Demetrius Navarro is an actor, writer and director as well as the CEO of D Street Films.

==Career==

===Actor===
His first professional acting job was for Luis Valdez’s theater company, El Teatro Campesino.
Navarro made his film debut in Friday. He then played lead roles in 187, opposite Samuel L. Jackson, Soldier Boyz, The Yard Sale and Runaways.

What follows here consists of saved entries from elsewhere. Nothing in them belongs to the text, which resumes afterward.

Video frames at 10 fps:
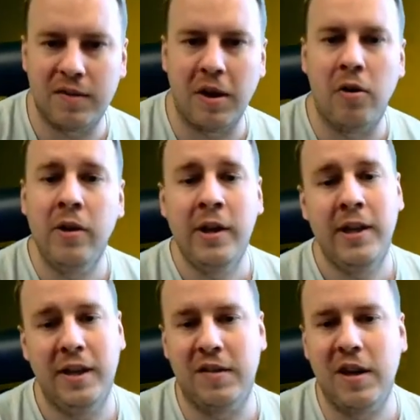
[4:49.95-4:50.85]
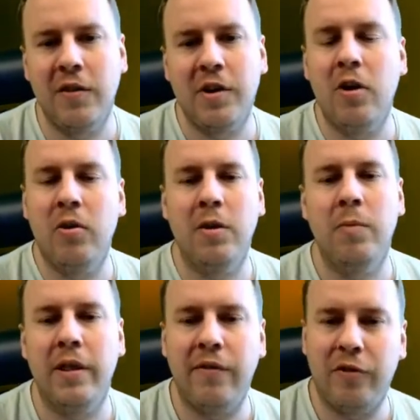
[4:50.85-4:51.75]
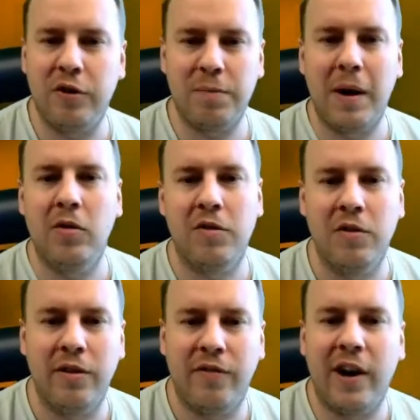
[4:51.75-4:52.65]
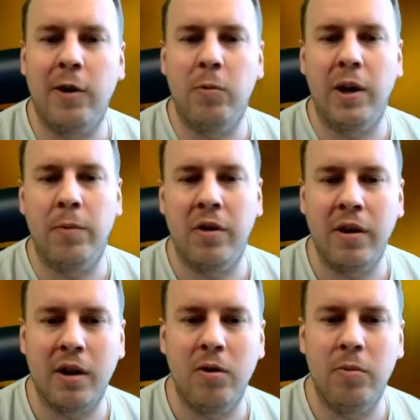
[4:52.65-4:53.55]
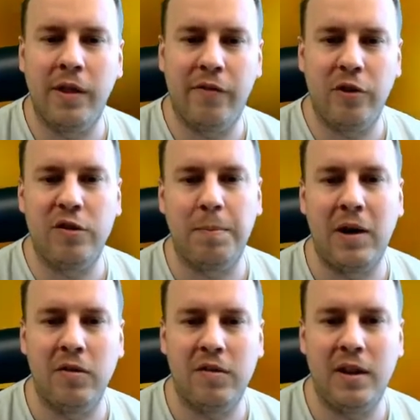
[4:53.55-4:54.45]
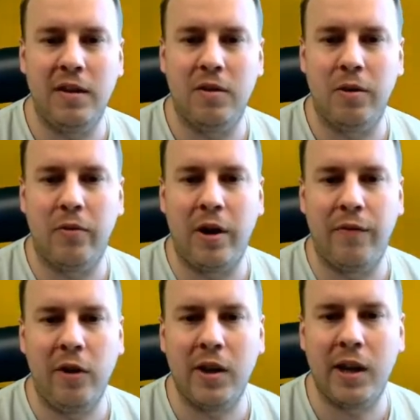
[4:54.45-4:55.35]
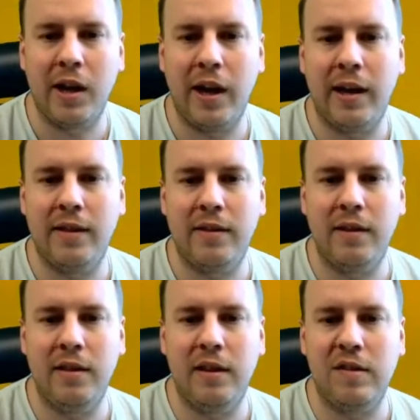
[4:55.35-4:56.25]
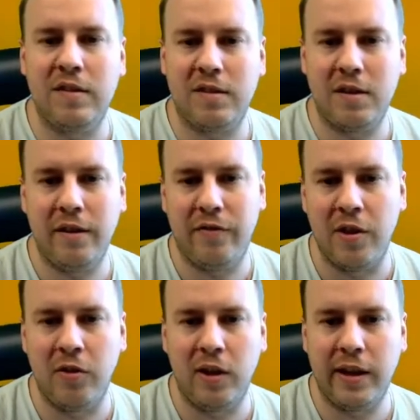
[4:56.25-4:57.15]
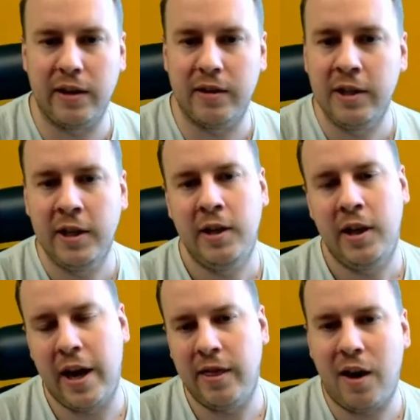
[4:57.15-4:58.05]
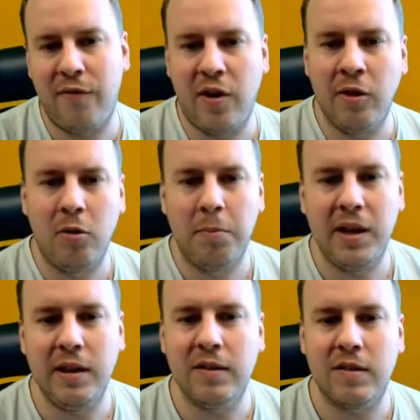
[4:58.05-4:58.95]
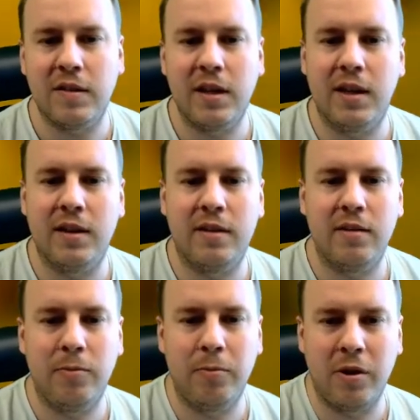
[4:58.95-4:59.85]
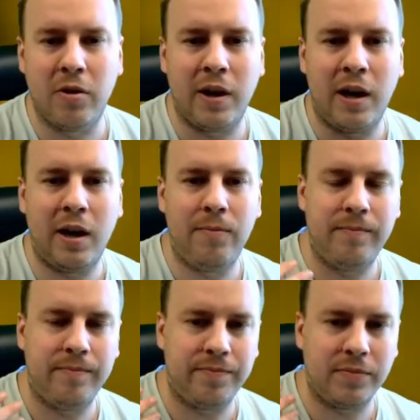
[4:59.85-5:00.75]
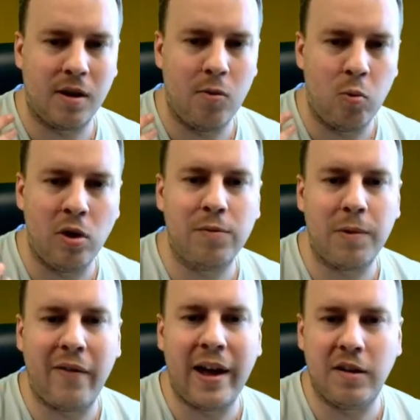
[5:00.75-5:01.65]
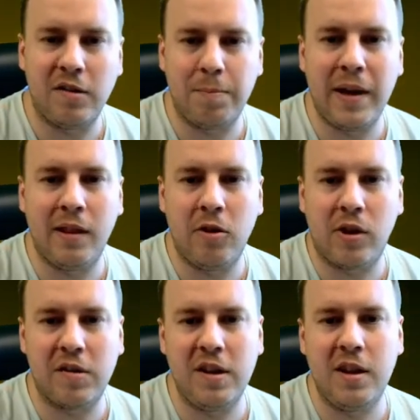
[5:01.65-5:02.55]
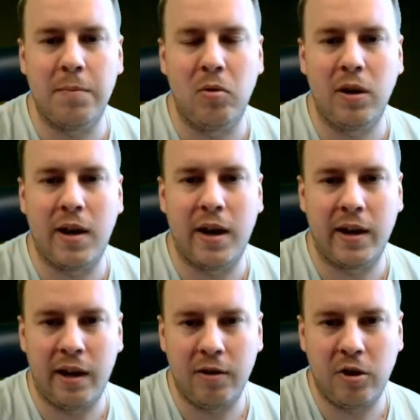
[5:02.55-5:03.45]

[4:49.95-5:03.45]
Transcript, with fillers: So instead of going with the first bounce on the fairway, we're gonna go with the first bounce into the rough. Look at this funnel here. And a funnel means that we're gonna once we have added spin, you can see the ball guideline.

He spent 11 seasons on ER as Morales, while, at the same time, starring on Telemundo’s sitcom Los Beltran.

He has also had guest starring roles on The O.C., CSI Miami, and NYPD Blue.

===Writer and Director===
Navarro has written and directed four movies: American Lowrider, Anything is Possible, American Justice (which he co-write with Jerry Bryant and Tommy Lister), and Gone Hollywood.

He also directed Lean like a Cholo, Put Your Locs On and Silent No More.

===Producer===
He produced Runaways, which was nominated for several awards, including the Los Angeles FirstGlance Film Festival for Best Feature in 2004, the Philadelphia FirstGlance Film Festival for Best Feature in 2005 and the Indie Gathering Film Festival for Best Feature in 2006.

Next, he produced and starred in Purple Heart..

He co-produced The Yard Sale, which won Best Picture at the San Diego Latino Film Festival, and The Little Match Makers, which won Best Picture at the San Diego Indie Fest in 2011.

==Awards==
He was nominated for an ALMA Award in the Best Supporting Actor category in 2002. As part of the ensemble cast of ER, he won the Screen Actors Guild Award for Outstanding Performance by an Ensemble in a Drama Series.

Navarro is a 2014 Africa NAFCA nominate for Best Director in a Foreign Film. Two of his films, Silent No More and Anything is Possible, are nominees for Best Foreign Film.

==Current projects==
Navarro is the CEO of D Street Films.